1980 öncesi Türkiye ile 1980 sonrası Türkiye aynı değildi. Daha spesifik bir örnek Kemal Derviş’ten önceki Türkiye ile Kemal Dervişli Türkiye bile aynı değildi. 2002’den bu yana Ak Partili Hükümet tarafından yönetilen Türkiye ile daha eski Türkiye’nin aynı olduğunu söyleyebilecek kimse yoktur sanırım.
İşte dünyadaki bu gelişmeleri hatırladıkça, belki 100 yıla yakındır görülmeyen bir küresel salgının sonunda da dünya aynı kalmayacaktır.

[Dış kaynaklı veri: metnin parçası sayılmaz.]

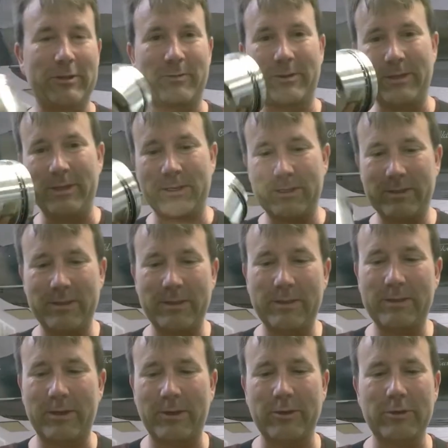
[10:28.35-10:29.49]
but these
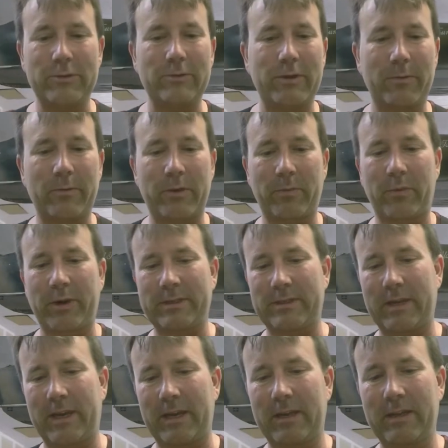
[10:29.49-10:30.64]
suckers do come with a price
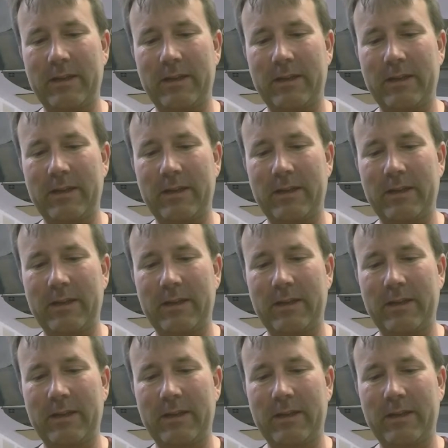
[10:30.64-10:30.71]
tag.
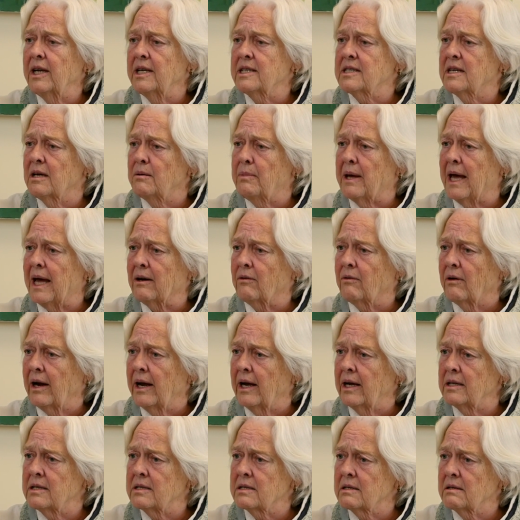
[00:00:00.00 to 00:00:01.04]
kids get bad
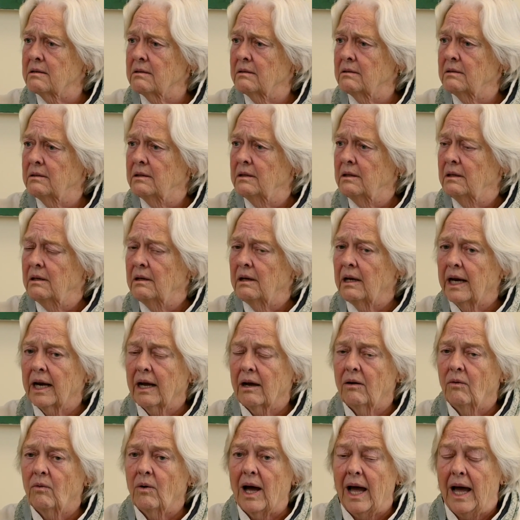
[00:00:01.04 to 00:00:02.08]
grades. And I
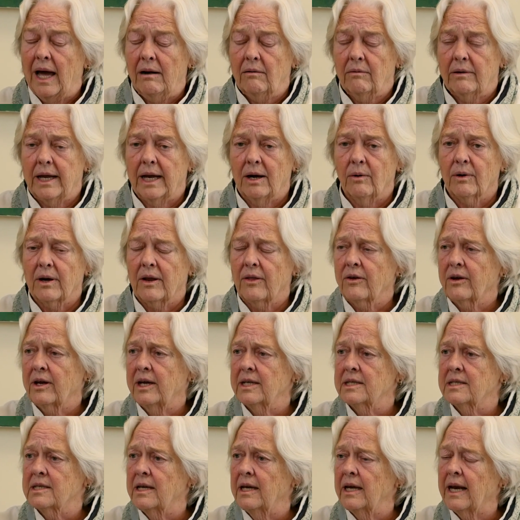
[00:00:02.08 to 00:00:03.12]
go, Well, I don't care what other
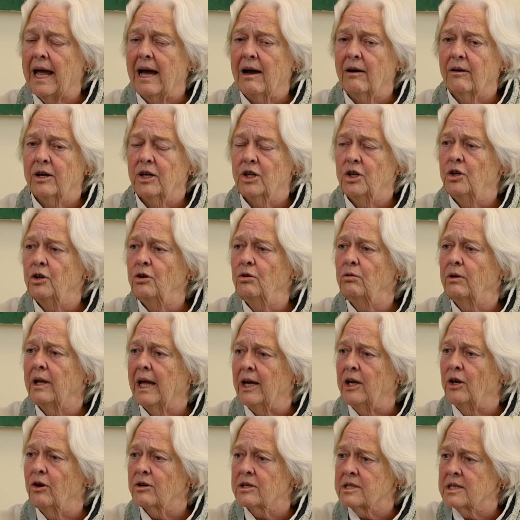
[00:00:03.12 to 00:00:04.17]
kids get. How could you
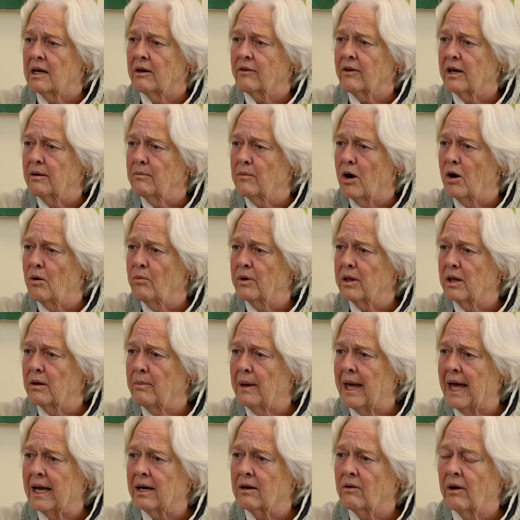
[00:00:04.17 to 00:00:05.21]
let yourself come home with a
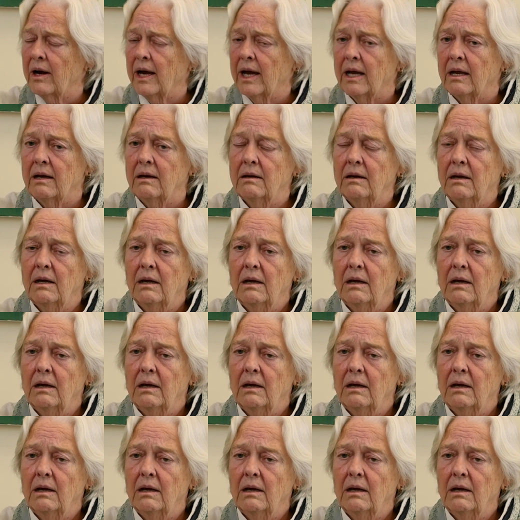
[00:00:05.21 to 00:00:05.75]
bad grade?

Türkiye’de tabii ki bu küresel durumdan etkilenecektir. 1980’de Turgut Özal’la birlikte liberal bir ülke olma yolunda adım atan Türkiye’nin 1990’lı yıllarda biraz ağır ilerlemesine rağmen, 1999’da DSP-MHP-ANAP Hükümetiyle birlikte tekrar liberal bir ülke olmaya adım attığını görüyoruz. 2002 yılından itibaren kurulan Ak Parti Hükümetleri de bu liberalleşmeye hizmet verdi. Cumhurbaşkanlığı Hükümet Sistemi’ne geçmek için oyladığımız yeni Anayasa ile birlikte tamamen küresel dünyanın, liberal bir etkeni olmak için uğraşlarımıza halihazırda ülkece devam ediyoruz.
Ülkenin son 20 yıldaki gelişimi bundan sonraki süreçte de devam edecek. Ve Türk halkı olarak da bu değişime hepimiz ayak uyduracağız.

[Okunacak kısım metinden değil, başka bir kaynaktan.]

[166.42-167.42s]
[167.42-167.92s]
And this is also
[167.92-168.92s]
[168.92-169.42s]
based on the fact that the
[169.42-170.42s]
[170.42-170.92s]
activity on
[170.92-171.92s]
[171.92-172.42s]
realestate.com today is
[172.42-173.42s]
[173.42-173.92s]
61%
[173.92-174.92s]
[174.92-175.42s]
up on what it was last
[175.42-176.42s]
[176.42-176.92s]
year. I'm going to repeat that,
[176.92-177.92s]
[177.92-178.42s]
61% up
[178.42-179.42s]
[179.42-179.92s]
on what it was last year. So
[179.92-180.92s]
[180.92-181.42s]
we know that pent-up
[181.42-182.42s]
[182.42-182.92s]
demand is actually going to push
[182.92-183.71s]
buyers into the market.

Bu arada TV’lere ve sosyal medyaya strateji uzmanı, iletişim uzmanı, bilmem ne uzmanı diye çıkıp da ahkam kesenlere kanmayın. Ne dünyayı uzaylılar istila edecekler, ne de robotlar insanlarla kavgaya girişecekler.
Sadece bu salgından sonra dünya ilkeleri ile birlikte küresel olarak bir takım önlemler alınacak ve de biz de ülke olarak kendimize göre bu önlemleri uygulayacağız. Olay bu kadar…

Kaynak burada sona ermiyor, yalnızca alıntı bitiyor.